The 3 Levels of Software Duplication

A software project of any non-trivial size can be said to have three organizational levels:

  1. The Modular level - your project might be composed of several modules.
  2. The Structural level - each module is separated into several directories.
  3. The Code level - the lowest level, where the details of your project emerge.

Each of these levels is influenced by several factors: the programming language(s) used, the organization of the software creators (see Conway’s law), and the various memes occupying the programmers’ brains at the moment of creation (ie. OOP, TDD, functional programming, etc.). 

Duplication happens at all of these levels. 

  • Modular: complete libraries or programs are rewritten because of license restrictions, different philosophies, or different programming languages are used.
  • Structural: every time someone spends time deciding what to call a “bin” or “target” directory, or a “src” directory, an angel weeps.
  • Code: No doubt there is a gigaton of duplicated code out there. For example, if you’re a Java developer, how many times have you written a hashCode() and equals() method? (use guava to do this instead)

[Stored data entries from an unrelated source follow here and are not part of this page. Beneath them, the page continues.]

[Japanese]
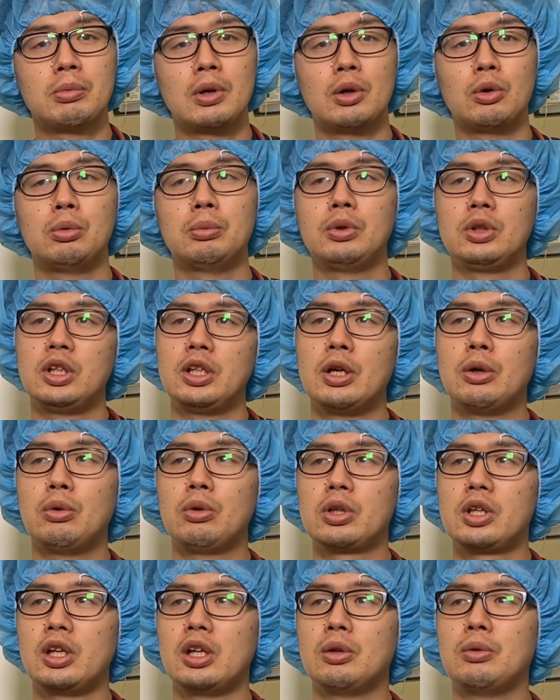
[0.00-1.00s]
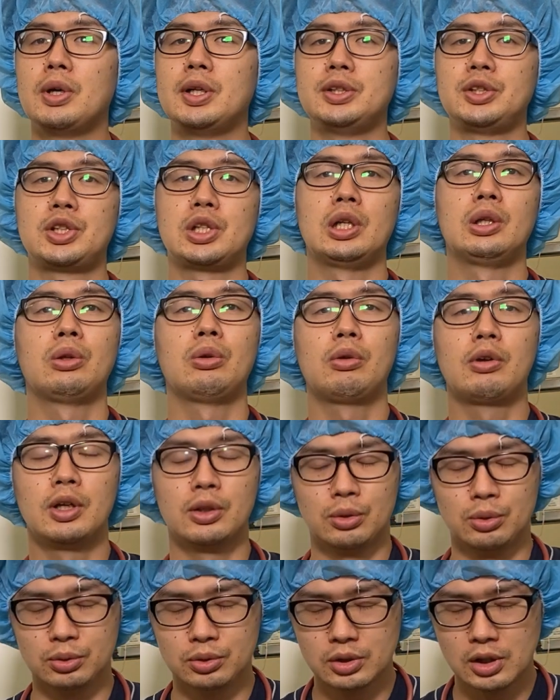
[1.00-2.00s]
まあ主にね大きなワンちゃんと
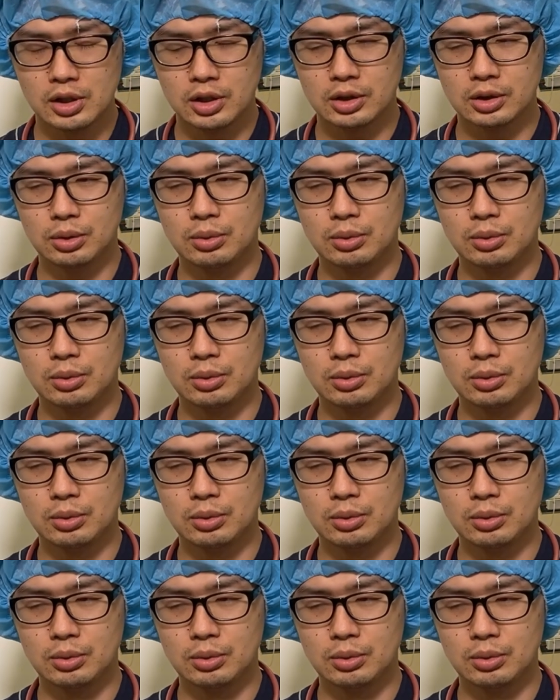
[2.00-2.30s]
か胴長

Currently there are tools out there to help reduce some duplication at two of these levels, Modular and Code. At the Modular and Code levels, you can search for existing libraries on sourceforge, github, koders, krugle, and so on. Also at the Code level, you can run CPD (or something like it) on your code-base to at least reduce some copy-pasted code within your own project.  At the structural level, there are certain frameworks that suggest or enforce directory structure to some extent (grails and maven, for example). There is room for improvement in all of these areas. For example, the idea of function hashes and OSS project hashes.

As software tools mature and evolve, more and more duplication will go away. That is the way of progress. Software developers are hired to solve problems, not to code.  As a software developer myself, I’m still learning this. 

Remember, as your starting a new project, module, or just coding, think: “if something like this has been done before, how could I find it?” There is so much open-source code out there, it’s almost criminal not to take advantage of it.